Massive Urban Change
11.07-12.14 2014
Massive Urban Change, a project by Eliza Gregory with Nicole Lavelle, examines gentrification in San Francisco’s Mission district by collaboratively mapping controversy and the physical remaking of the neighborhood.
Give
01.09-02.07 2015
Give explores the collective city as a space between the object and the viewer. Through the sculptural layering of donated clothing, blankets and a collection of fabric goods provided by the community, artists Juliana Raimondi and Bird Feliciano create an immersive site where one can get lost in space and, at the same time, reconnect with each other.
The Society of Submerged Culture
02.20–03.22 2015
Artist Lauren Hartman hosts guest lectures, workshops, and performances that explore the many facets of submerged culture. San Francisco has a rich history of submerged culture ranging from sunken ships under the Financial District to a coastline dotted with shipwrecks.
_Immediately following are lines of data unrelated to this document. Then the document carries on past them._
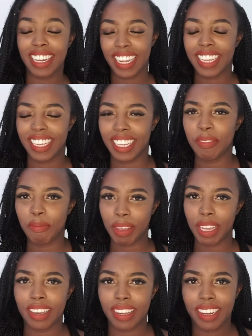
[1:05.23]
Like,
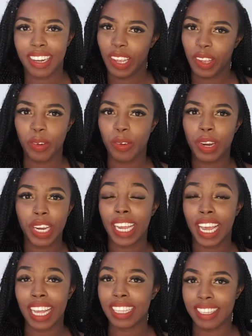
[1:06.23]
immediately you already
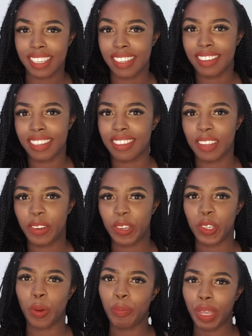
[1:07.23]
had this dress in your
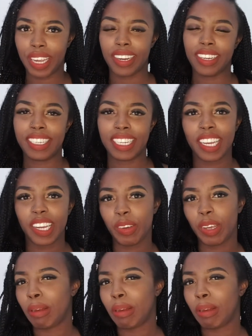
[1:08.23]
shopping cart anyway,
Artifacts and experts tell the stories of what lies beneath us.
Big Sale
2.20–03.22 2015
KIDmob’s Big Sale designs a transaction market that builds community and tests social interaction-based design through the exchange of not-your-average-store-bought goods. This performative event draws in street-goers through a predictable and commercialized storefront language, yet engages the audience through cashless transactions.
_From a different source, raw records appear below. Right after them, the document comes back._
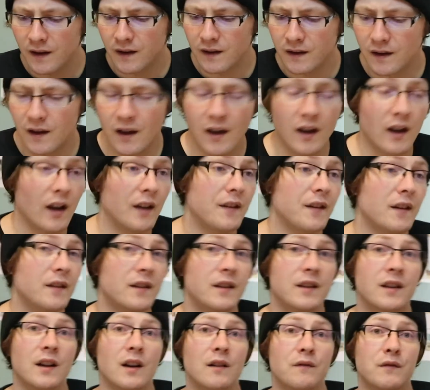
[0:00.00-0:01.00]
Yeah, and then
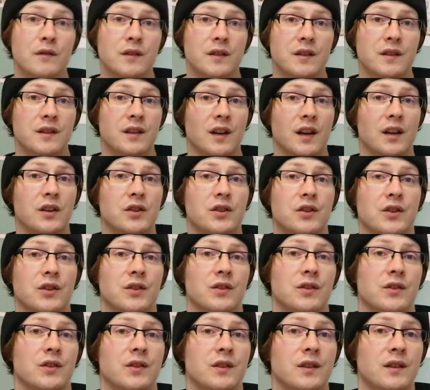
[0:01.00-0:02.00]
the other
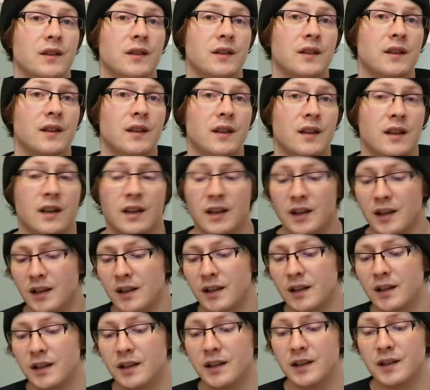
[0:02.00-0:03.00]
section
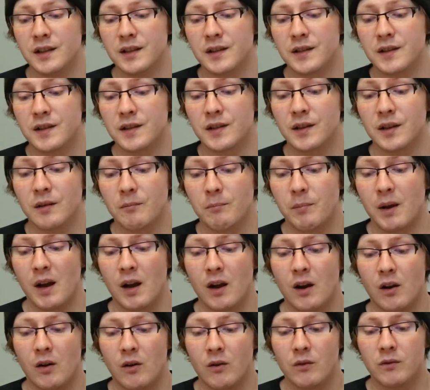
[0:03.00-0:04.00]
is
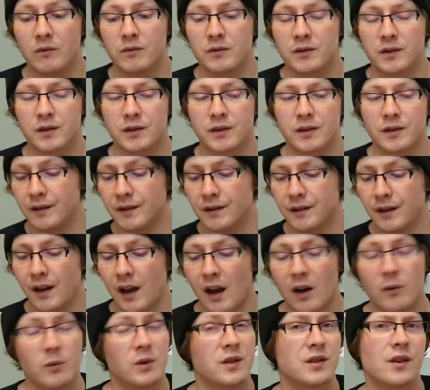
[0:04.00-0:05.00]
about
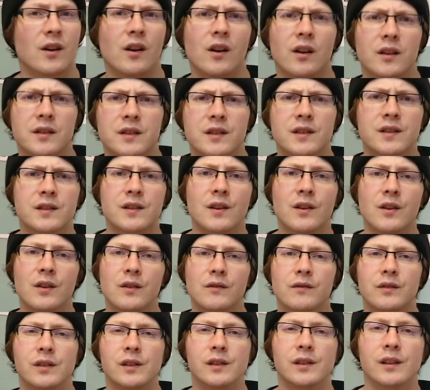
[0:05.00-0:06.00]
how is art
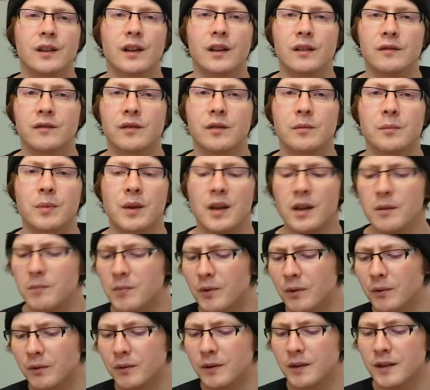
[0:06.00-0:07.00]
serving other
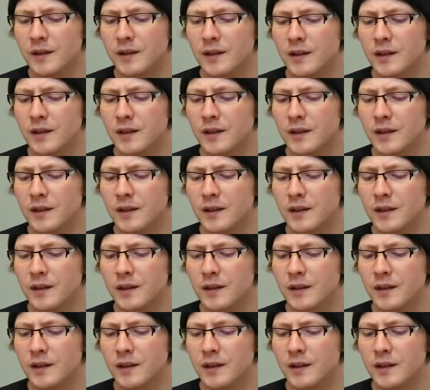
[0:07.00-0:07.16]
people.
The Department of Cautionary Warning
04.03–04.25 2015
The Department of Cautionary Warning is a trans-municipal paragovernmental organization seeking to enhance the creative expression of urban environments and the interpersonal consciousness of their inhabitants. Cofounded by Nicolaus Wright and Kathryn Doherty-Chapman, the Department enables people to alter, transgress, re-contextualize, transmute, and modify the public physical environment in service of the phenomenal experience.
Office Work
04.03–04.25 2015
Around the world, technologies and ideologies emerging from San Francisco are re-engineering creativity, community, and labor. But is this re-engineering sustainable? What impact is it having on artistic and administrative inquiry? Office Work – developed by artists Jon Gourley, Carrie Katz and The Big Conversation Space (Niki Korth and Clémence de Montgolfier) – is a participatory workspace, waiting room, and archive that intends to turn the notion of bureaucratic process on its head in order to facilitate meaningful encounters between individuals, work, history, ideas, catalogues, dreams, fears and cultural aspirations.
Urban Symposium
Ongoing through 2015
San Franciscans are angry. They are angry about the city, their city, as exemplified by an ongoing storm of headlines, sound bites, and neighborhood tensions. Google bus protests and Twitter tax breaks. Ellis Act evictions and another proposition to limit building heights. Given the seemingly disconnected conscious of our city and its citizens, and a desire to encourage learning from each other, this series of events will consist of small social experiments in the midst of more familiar conversational symposium styles. Urban Symposium, an ongoing series led by architects Lyndon Manuel and Leah Nichols, fosters an interactive and participatory dialog about urban development as it relates to the city’s current socio-economic environment.
Also happening this fall at StoreFrontLab:
City Makers
Ongoing through 2015
Cosponsored by TraceSF: Bay Area Urbanism, this salon will host candid conversations highlighting the work of women from all fields — architecture, planning, landscape, policy, art, research and more — through the lens of "the making or mending of the city." In the spirit of city making, the salon create a place of camaraderie and community rooted in the convivial exchange of ideas.